Classification of the patients into two latent class showed that, in the second class, there were patients with poorer clinical conditions. Moreover, the proportion of patients who died in this class was significantly higher than the first class. Many factors affect patients’ survival with HIV in each class. This means that to reduce the rate of HIV transmuting into AIDS, and to delay patients’ death, special care to these factors and changing patient’s conditions in each class of patients are required.

According to the results of the VCT center dataset, time had a negative significant effect on CD4 longitudinal outcomes for each class in the three stated approaches. CD4 values decreased with time in both classes. The results of this study corroborated the findings of previous works on HIV/AIDS dataset (14, 20). Gender was a significant covariate on CD4 longitudinal outcome in the first class for PA and SA; that is, females had a significantly higher CD4 than males in the first class. This result concurs with those observed in an earlier study (14).
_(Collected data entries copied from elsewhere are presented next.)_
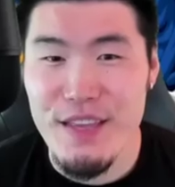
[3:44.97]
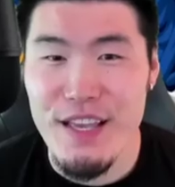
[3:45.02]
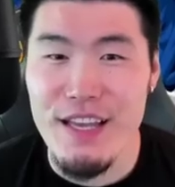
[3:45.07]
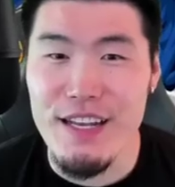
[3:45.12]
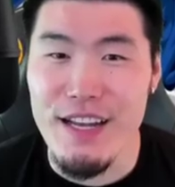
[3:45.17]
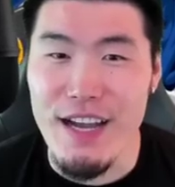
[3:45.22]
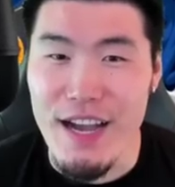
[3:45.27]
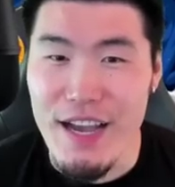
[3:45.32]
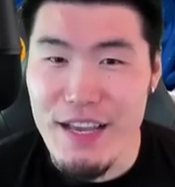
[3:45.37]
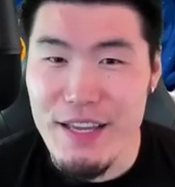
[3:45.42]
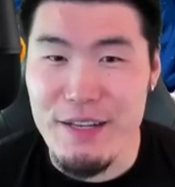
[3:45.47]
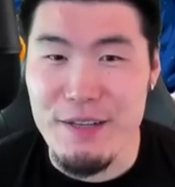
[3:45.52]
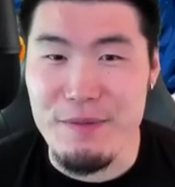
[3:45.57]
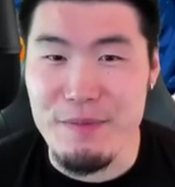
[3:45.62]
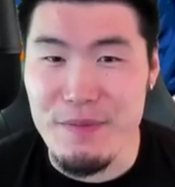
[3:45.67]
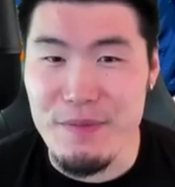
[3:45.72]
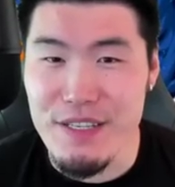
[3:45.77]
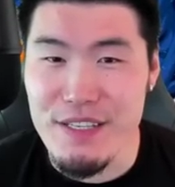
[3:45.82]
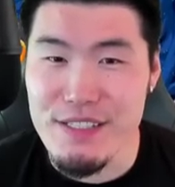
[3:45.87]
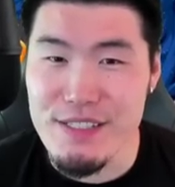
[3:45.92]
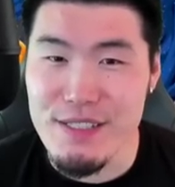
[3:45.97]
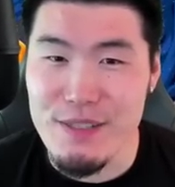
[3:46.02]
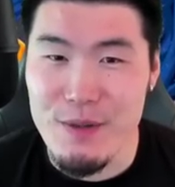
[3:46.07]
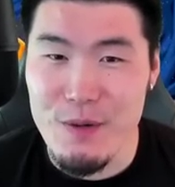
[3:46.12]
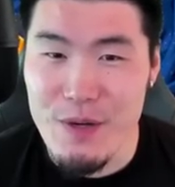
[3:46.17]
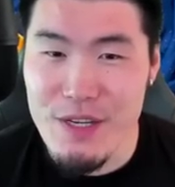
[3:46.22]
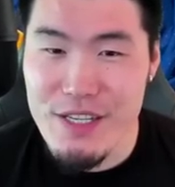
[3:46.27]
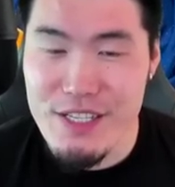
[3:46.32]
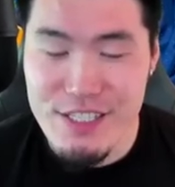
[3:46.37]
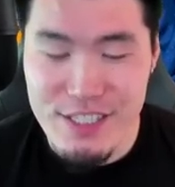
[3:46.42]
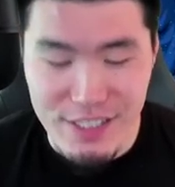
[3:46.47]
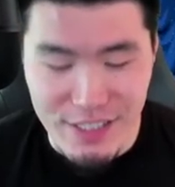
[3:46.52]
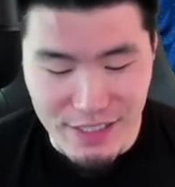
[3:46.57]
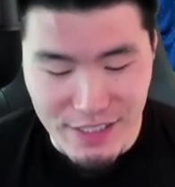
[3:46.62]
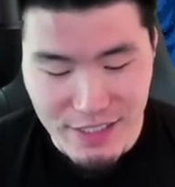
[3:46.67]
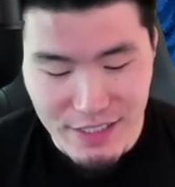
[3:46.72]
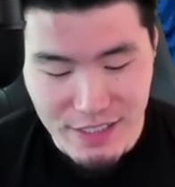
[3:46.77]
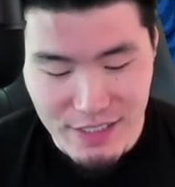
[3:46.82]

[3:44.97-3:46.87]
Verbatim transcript: an item is the question.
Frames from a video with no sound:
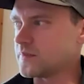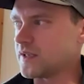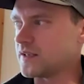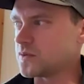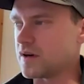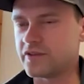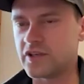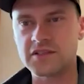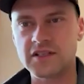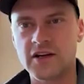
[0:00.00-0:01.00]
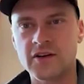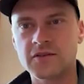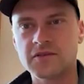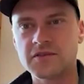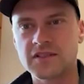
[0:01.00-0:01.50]
12 years
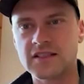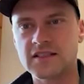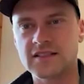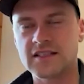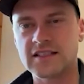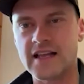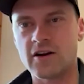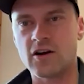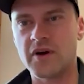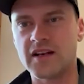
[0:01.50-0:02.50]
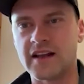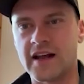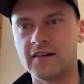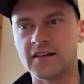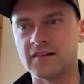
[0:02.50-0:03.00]
ago since that all went
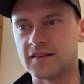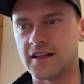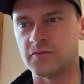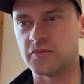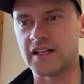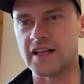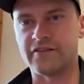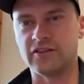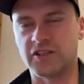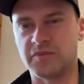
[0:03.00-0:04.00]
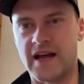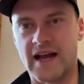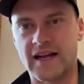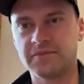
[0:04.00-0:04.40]
down, and really haven't looked back.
Furthermore, patients with higher Hgb had a higher CD4 in the first class for the three approaches. Our finding is consistent with a similar study (14). In both classes, co-infection with hepatitis C reduced the CD4 counts significantly for PA and SA. This result is in line with the findings of similar studies (7, 21, 22). Co-infection with hepatitis B significantly increased CD4 cell count in the second class of JLCM. As reported in other studies, co-infection with hepatitis B increases CD4 cell count (7, 23).

Within the survival sub-model, co-infection with hepatitis C significantly reduced the survival in the second class in the three mentioned approaches. Co-infection with hepatitis C is often associated with an increased risk of death for HIV patients. Co-infection with hepatitis C and HIV increased the risk of death for patients by about 35% (24). From a clinical point of view, hepatitis B increased the risk of AIDS or death for newly diagnosed patients, even if it is not statistically significant (25, 26).

According to the findings of JLCM, female gender was a risk factor for HIV patients’ survival time in the second class. This result is consistent with that of a similar study on the same data in Shiraz VCT center (27). Similarly, although the mean CD4 count was higher in females compared to males, the mean of survival time was less in females compared to males (28, 29), which confirms the finding of JLCM in our study.

The estimated association parameters between CD4 and time-to-death in SA and, trajectory of CD4 and time-to-death in PA were negative and significant in both classes for PA and SA. A higher CD4 count was associated with a lower death rate (22, 30–32).

Overall, the results of PA in this study confirmed the biomedical literature (8, 14, 22, 33). Moreover, PA enjoyed the smallest average SE of parameter estimation for the longitudinal sub-model that indicates more efficiency than JLCM and SA. In addition, PA had a lower average SE of parameter estimation for the survival sub-model; hence, PA was more efficient than the other two approaches. The results of the three approaches on VCT center data confirmed those of the simulation study when there was a considerable association parameter between the longitudinal outcome and time-to-event in a large sample size (18).

This study with limited availability and quality of data. The data was limited to highly unbalance longitudinal dataset. In addition, having known that all patients were not diagnosed at the early stages of their disease, hence, baseline CD4 count are likely not to be appropriate.

Conclusion

Using the latent class framework in JMs had more advantages than the classic JMs. Indeed, by exhibiting profiles of evolution associated with the clinical event, considering the latent classes in JM is simpler to interpret and an attractive tool in comparison with JMs.

Ethical considerations

Ethical issues (Including plagiarism, informed consent, misconduct, data fabrication and/or falsification, double publication and/or submission, redundancy, etc.) have been completely observed by the authors.